A green ping doesn't help with any of those. We needed probes that exercise real product surface area, from real geographies, with assertions specific to each surface.
The metrics we ended up collecting per probe:
-
latency_ms— TTFB to first byte -
total_ms— full body received http_status-
cf_cache_statusfrom thecf-cache-statusheader -
cf_popfromcf-ray(last three letters identify the PoP) -
body_sha256— content fingerprint so we can detect divergence between regions -
assertion_failures— a JSON blob of which content checks failed
That last column is the one that made the system actually useful. A 200 OK with a 4 KB body is "healthy" by classical monitoring. A 200 OK with a 4 KB body when the page should be 180 KB is a silent disaster, and assertions catch it.
Architecture in one paragraph
Probes run as small Go binaries on cheap VPS instances we already keep around in nine regions for IP diversity. Each probe hits a list of URLs supplied by the central aggregator, runs HTTP requests with strict timeouts, performs content assertions, and POSTs a JSON batch back to the aggregator every 60 seconds. The aggregator is a PHP 8.4 endpoint that validates the payload, writes it to a SQLite database with two tables (probe_results, probe_alerts), and a small ingestion worker rolls hourly aggregates into a materialized view. The whole thing serves a /ops/healthboard page from LiteSpeed with the standard page cache disabled — we want fresh numbers.

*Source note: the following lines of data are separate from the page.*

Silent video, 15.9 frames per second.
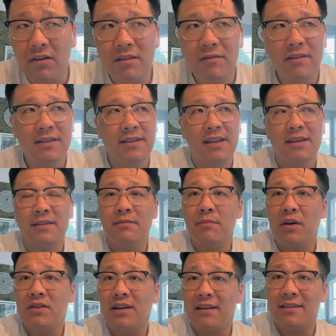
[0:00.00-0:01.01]
因为现在新
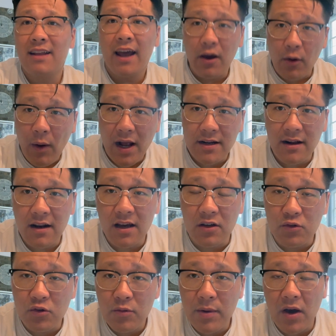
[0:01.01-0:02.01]
表涨得太夸张了，
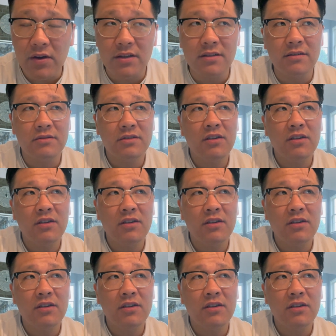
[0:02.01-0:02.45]
很多表已经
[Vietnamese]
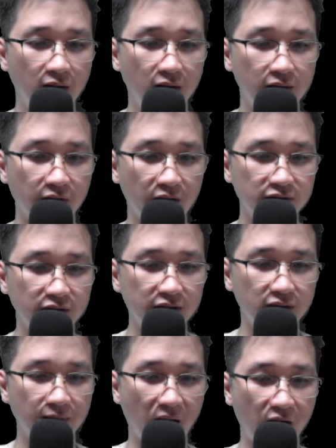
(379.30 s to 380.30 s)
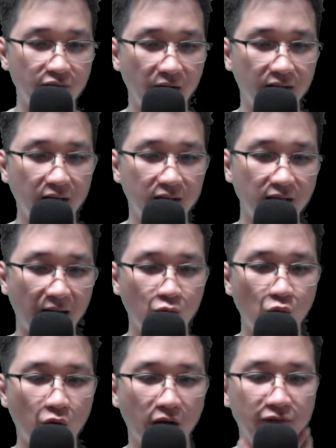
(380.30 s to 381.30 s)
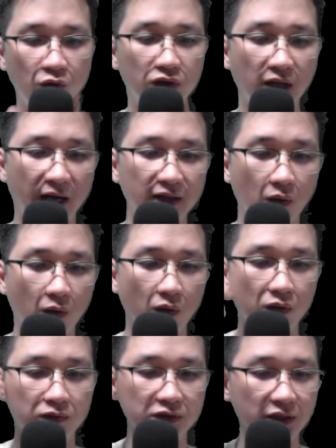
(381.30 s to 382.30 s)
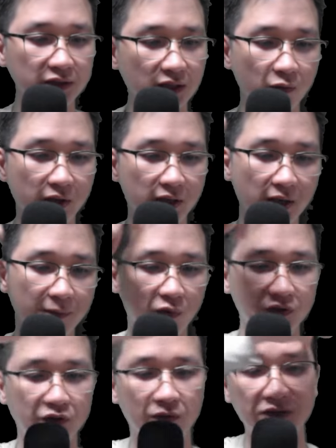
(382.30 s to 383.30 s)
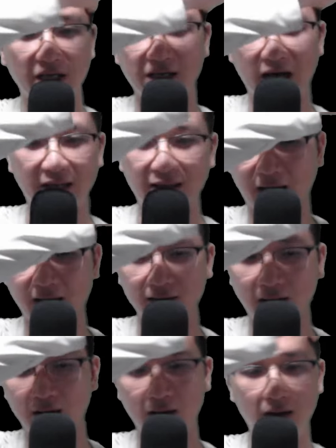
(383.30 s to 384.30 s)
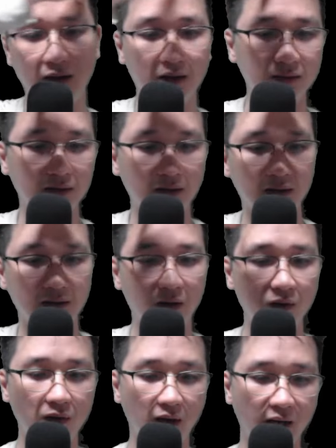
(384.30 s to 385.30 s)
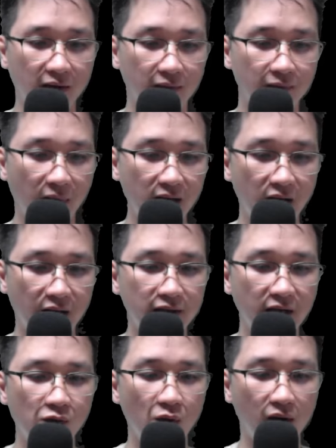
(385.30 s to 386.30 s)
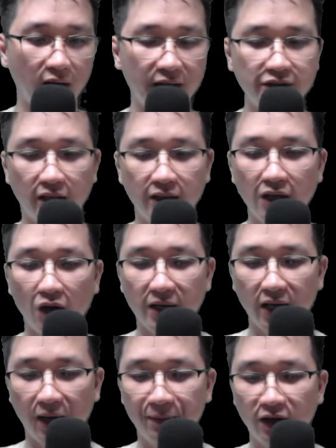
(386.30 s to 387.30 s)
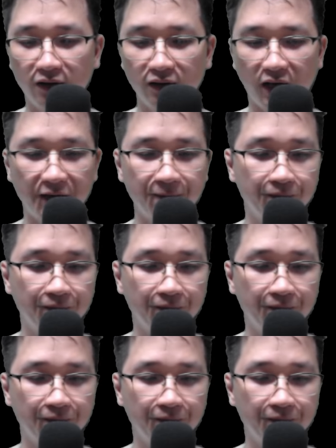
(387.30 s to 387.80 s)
Nhưng dưới sự bảo vệ gắt gao của Huyền Vũ Thái Tổ cùng dưới sự uy hiếp của chúng sinh đại táng, Từ Thiếu Hoàng mấy lần điên cuồng ác chiến đều bị ép ngừng lại.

No Kubernetes, no Prometheus, no Grafana. The total runtime cost is about $24/month including the probe VPS fleet.
The probe worker
Each probe is a single Go binary because we wanted accurate timing without GC-induced jitter masking real latency, and because we wanted to ship one static file via scp to whatever VPS we had handy. The structure is intentionally boring.
package main
import (
"crypto/sha256"
"encoding/hex"
"encoding/json"
"fmt"
"io"
"net/http"
"os"
"regexp"
"strings"
"time"
)
type Target struct {
URL string `json:"url"`
Kind string `json:"kind"` // "page", "manifest", "search"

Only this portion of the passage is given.